= Exercise details =
Each record below is to be output unchanged, and any picture is to be dropped.

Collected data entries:
====
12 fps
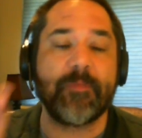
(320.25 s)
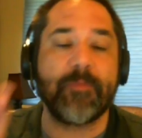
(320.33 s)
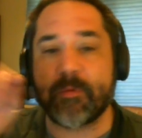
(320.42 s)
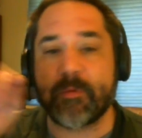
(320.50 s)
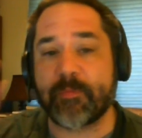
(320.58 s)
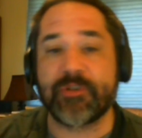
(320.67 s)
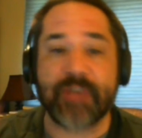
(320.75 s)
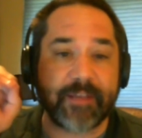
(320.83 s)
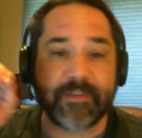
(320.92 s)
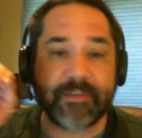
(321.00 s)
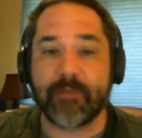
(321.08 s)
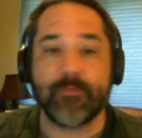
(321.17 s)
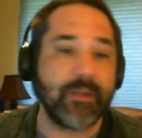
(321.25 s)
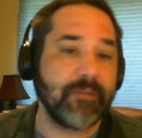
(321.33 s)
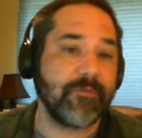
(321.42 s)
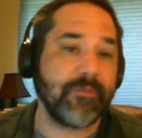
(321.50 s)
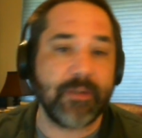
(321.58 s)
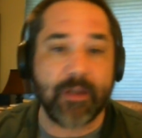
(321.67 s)
People projecting what
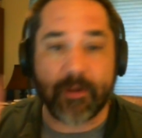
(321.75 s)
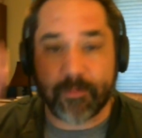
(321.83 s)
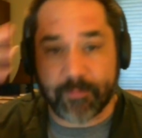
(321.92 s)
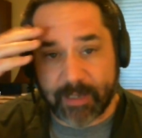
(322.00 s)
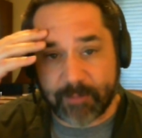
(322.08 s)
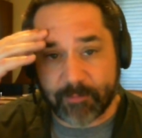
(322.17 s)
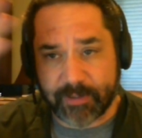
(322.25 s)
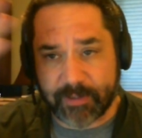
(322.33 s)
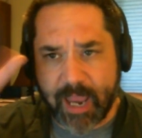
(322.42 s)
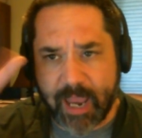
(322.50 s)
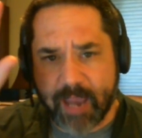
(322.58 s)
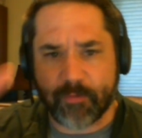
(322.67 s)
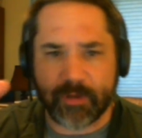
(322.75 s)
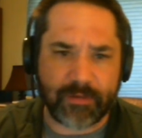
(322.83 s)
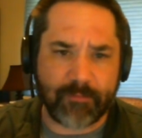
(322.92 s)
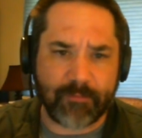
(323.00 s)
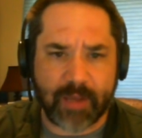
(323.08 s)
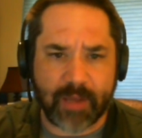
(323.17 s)
like when thinking, hey, what
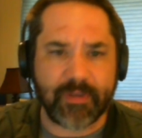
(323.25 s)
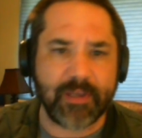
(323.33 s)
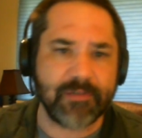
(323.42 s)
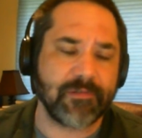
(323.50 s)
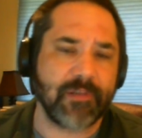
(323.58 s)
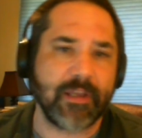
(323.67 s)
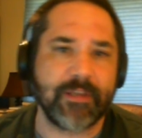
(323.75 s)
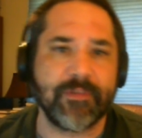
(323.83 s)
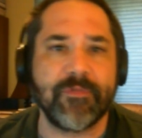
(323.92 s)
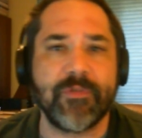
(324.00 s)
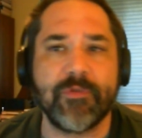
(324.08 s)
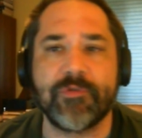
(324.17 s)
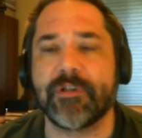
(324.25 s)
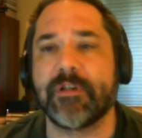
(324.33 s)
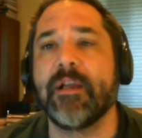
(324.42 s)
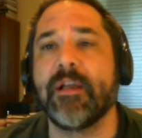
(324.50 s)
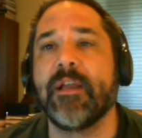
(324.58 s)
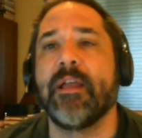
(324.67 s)
might things look like in the
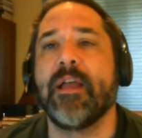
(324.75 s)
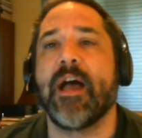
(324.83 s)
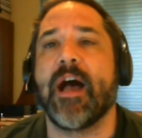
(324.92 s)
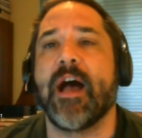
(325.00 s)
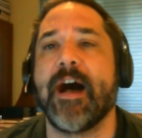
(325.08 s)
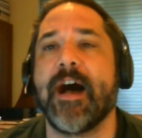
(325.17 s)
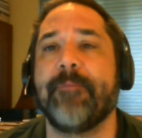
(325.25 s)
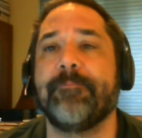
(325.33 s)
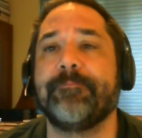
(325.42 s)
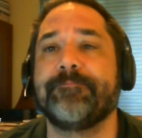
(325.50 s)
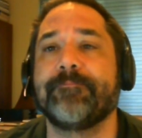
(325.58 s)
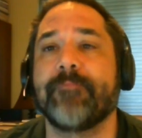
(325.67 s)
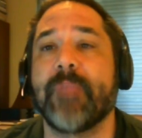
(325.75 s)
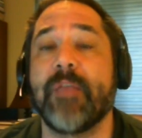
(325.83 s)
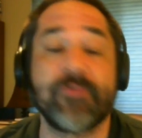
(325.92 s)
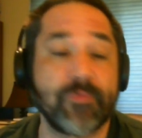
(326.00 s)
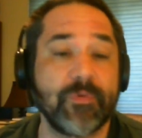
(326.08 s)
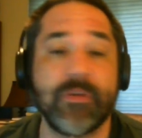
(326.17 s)
future? Um, it
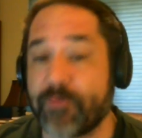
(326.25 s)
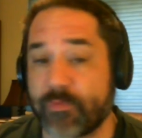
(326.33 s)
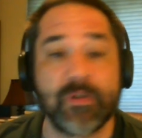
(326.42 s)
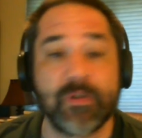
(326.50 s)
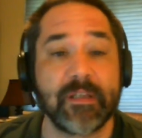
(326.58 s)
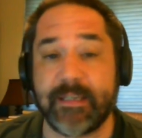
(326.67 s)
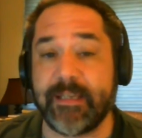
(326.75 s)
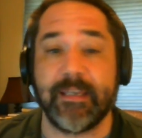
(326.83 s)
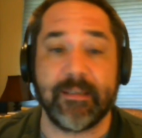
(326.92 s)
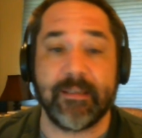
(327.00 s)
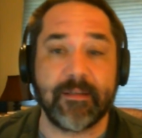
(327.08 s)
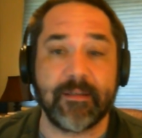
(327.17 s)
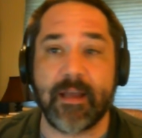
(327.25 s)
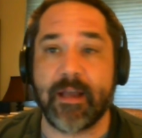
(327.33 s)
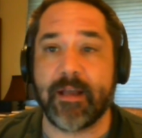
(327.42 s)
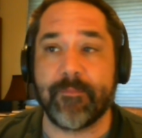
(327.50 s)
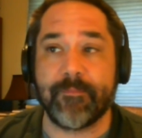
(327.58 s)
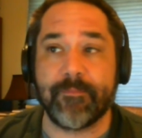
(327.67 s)
was really neat.
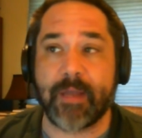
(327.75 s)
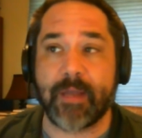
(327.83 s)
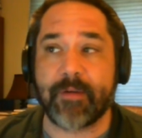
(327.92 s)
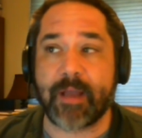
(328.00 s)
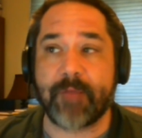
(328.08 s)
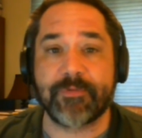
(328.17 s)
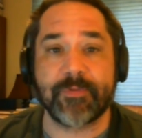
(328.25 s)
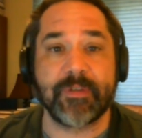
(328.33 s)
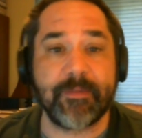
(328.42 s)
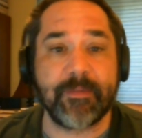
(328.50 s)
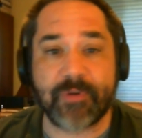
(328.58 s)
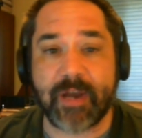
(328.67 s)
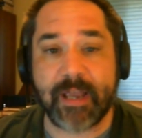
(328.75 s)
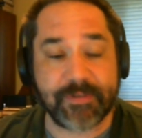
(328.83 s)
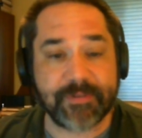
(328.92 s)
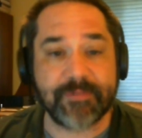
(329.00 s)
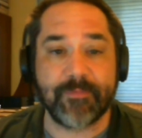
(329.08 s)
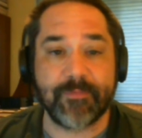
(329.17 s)
I was really
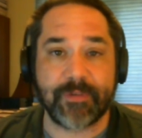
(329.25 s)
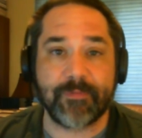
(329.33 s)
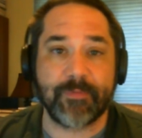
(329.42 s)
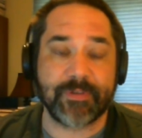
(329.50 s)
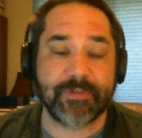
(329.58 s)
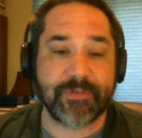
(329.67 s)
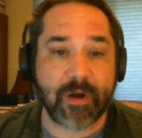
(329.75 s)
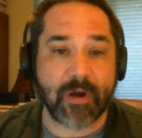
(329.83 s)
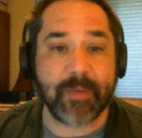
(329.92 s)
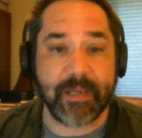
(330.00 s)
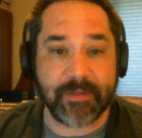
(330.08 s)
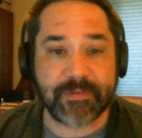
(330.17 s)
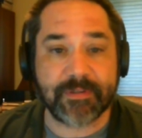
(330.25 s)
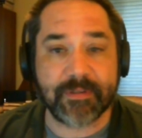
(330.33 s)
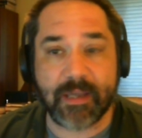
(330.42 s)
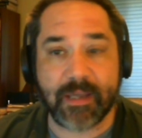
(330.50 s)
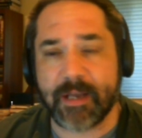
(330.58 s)
impressed with the starbase.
====
= Exercise solution =
12 fps
(320.25 s)
(320.33 s)
(320.42 s)
(320.50 s)
(320.58 s)
(320.67 s)
(320.75 s)
(320.83 s)
(320.92 s)
(321.00 s)
(321.08 s)
(321.17 s)
(321.25 s)
(321.33 s)
(321.42 s)
(321.50 s)
(321.58 s)
(321.67 s)
People projecting what
(321.75 s)
(321.83 s)
(321.92 s)
(322.00 s)
(322.08 s)
(322.17 s)
(322.25 s)
(322.33 s)
(322.42 s)
(322.50 s)
(322.58 s)
(322.67 s)
(322.75 s)
(322.83 s)
(322.92 s)
(323.00 s)
(323.08 s)
(323.17 s)
like when thinking, hey, what
(323.25 s)
(323.33 s)
(323.42 s)
(323.50 s)
(323.58 s)
(323.67 s)
(323.75 s)
(323.83 s)
(323.92 s)
(324.00 s)
(324.08 s)
(324.17 s)
(324.25 s)
(324.33 s)
(324.42 s)
(324.50 s)
(324.58 s)
(324.67 s)
might things look like in the
(324.75 s)
(324.83 s)
(324.92 s)
(325.00 s)
(325.08 s)
(325.17 s)
(325.25 s)
(325.33 s)
(325.42 s)
(325.50 s)
(325.58 s)
(325.67 s)
(325.75 s)
(325.83 s)
(325.92 s)
(326.00 s)
(326.08 s)
(326.17 s)
future? Um, it
(326.25 s)
(326.33 s)
(326.42 s)
(326.50 s)
(326.58 s)
(326.67 s)
(326.75 s)
(326.83 s)
(326.92 s)
(327.00 s)
(327.08 s)
(327.17 s)
(327.25 s)
(327.33 s)
(327.42 s)
(327.50 s)
(327.58 s)
(327.67 s)
was really neat.
(327.75 s)
(327.83 s)
(327.92 s)
(328.00 s)
(328.08 s)
(328.17 s)
(328.25 s)
(328.33 s)
(328.42 s)
(328.50 s)
(328.58 s)
(328.67 s)
(328.75 s)
(328.83 s)
(328.92 s)
(329.00 s)
(329.08 s)
(329.17 s)
I was really
(329.25 s)
(329.33 s)
(329.42 s)
(329.50 s)
(329.58 s)
(329.67 s)
(329.75 s)
(329.83 s)
(329.92 s)
(330.00 s)
(330.08 s)
(330.17 s)
(330.25 s)
(330.33 s)
(330.42 s)
(330.50 s)
(330.58 s)
impressed with the starbase.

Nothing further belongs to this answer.